[Stored items]
....................
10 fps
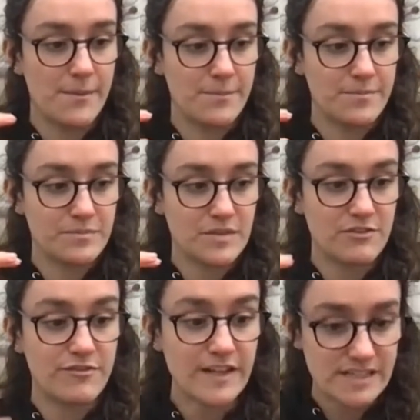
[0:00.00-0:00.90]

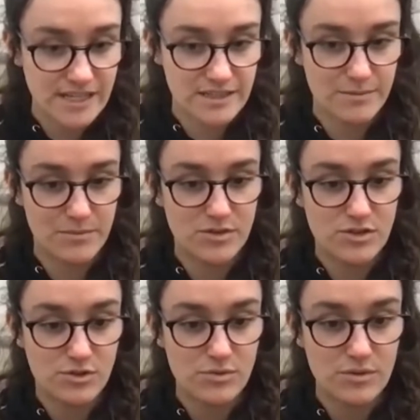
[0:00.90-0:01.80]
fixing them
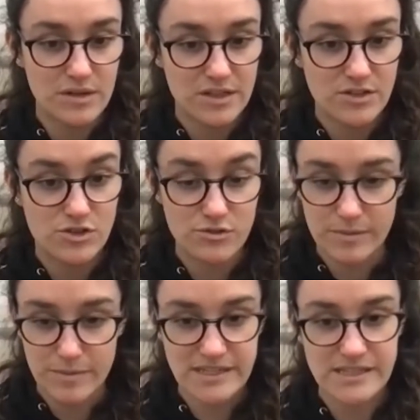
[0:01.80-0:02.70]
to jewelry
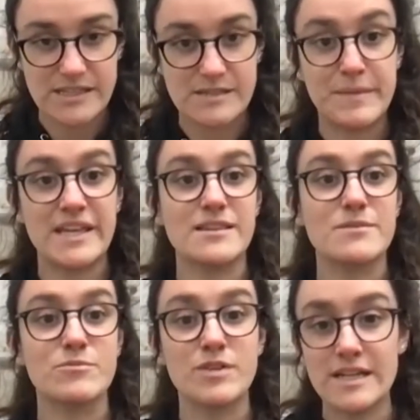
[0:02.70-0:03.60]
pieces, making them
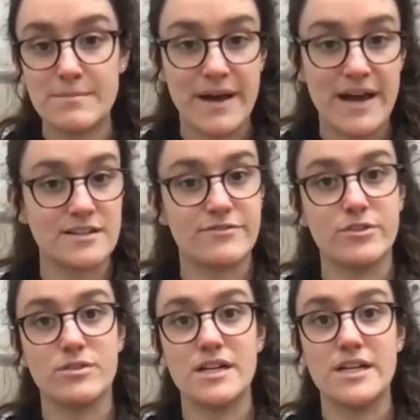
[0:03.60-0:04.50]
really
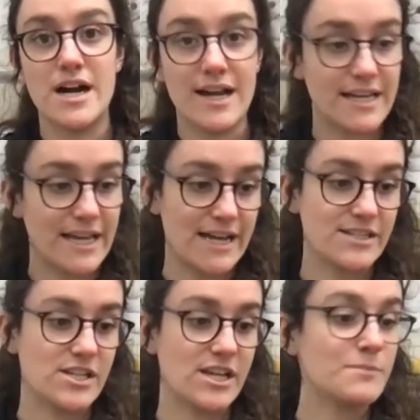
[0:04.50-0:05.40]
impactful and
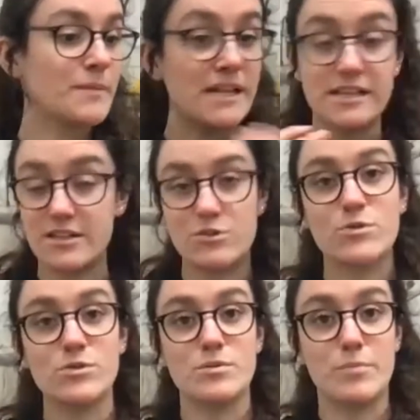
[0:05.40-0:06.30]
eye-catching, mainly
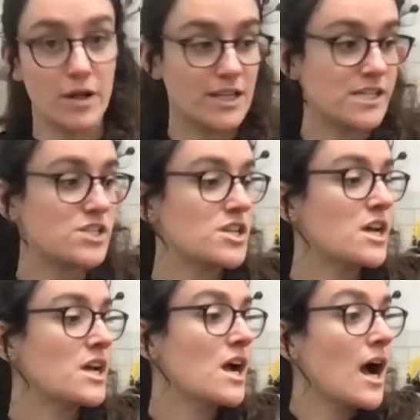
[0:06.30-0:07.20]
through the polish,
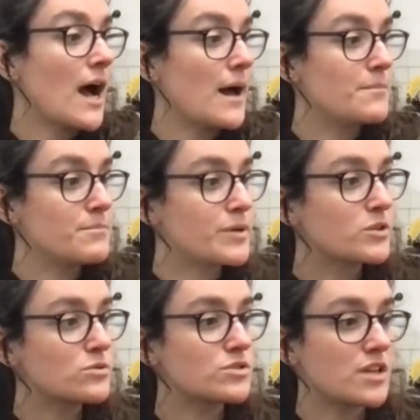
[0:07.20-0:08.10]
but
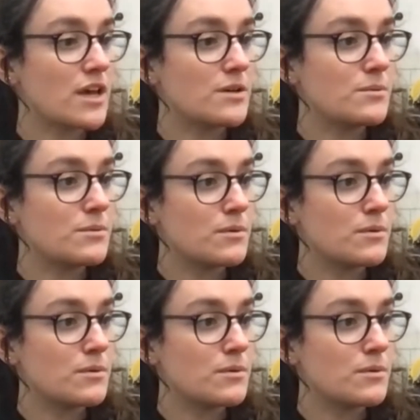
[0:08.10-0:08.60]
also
....................
- Exercise objective
Your task is to transcribe exactly the lines from the one containing "[0:04.50-0:05.40]" through the final line of the entries above, pictures excluded.

- Solution for this task
[0:04.50-0:05.40]
impactful and
[0:05.40-0:06.30]
eye-catching, mainly
[0:06.30-0:07.20]
through the polish,
[0:07.20-0:08.10]
but
[0:08.10-0:08.60]
also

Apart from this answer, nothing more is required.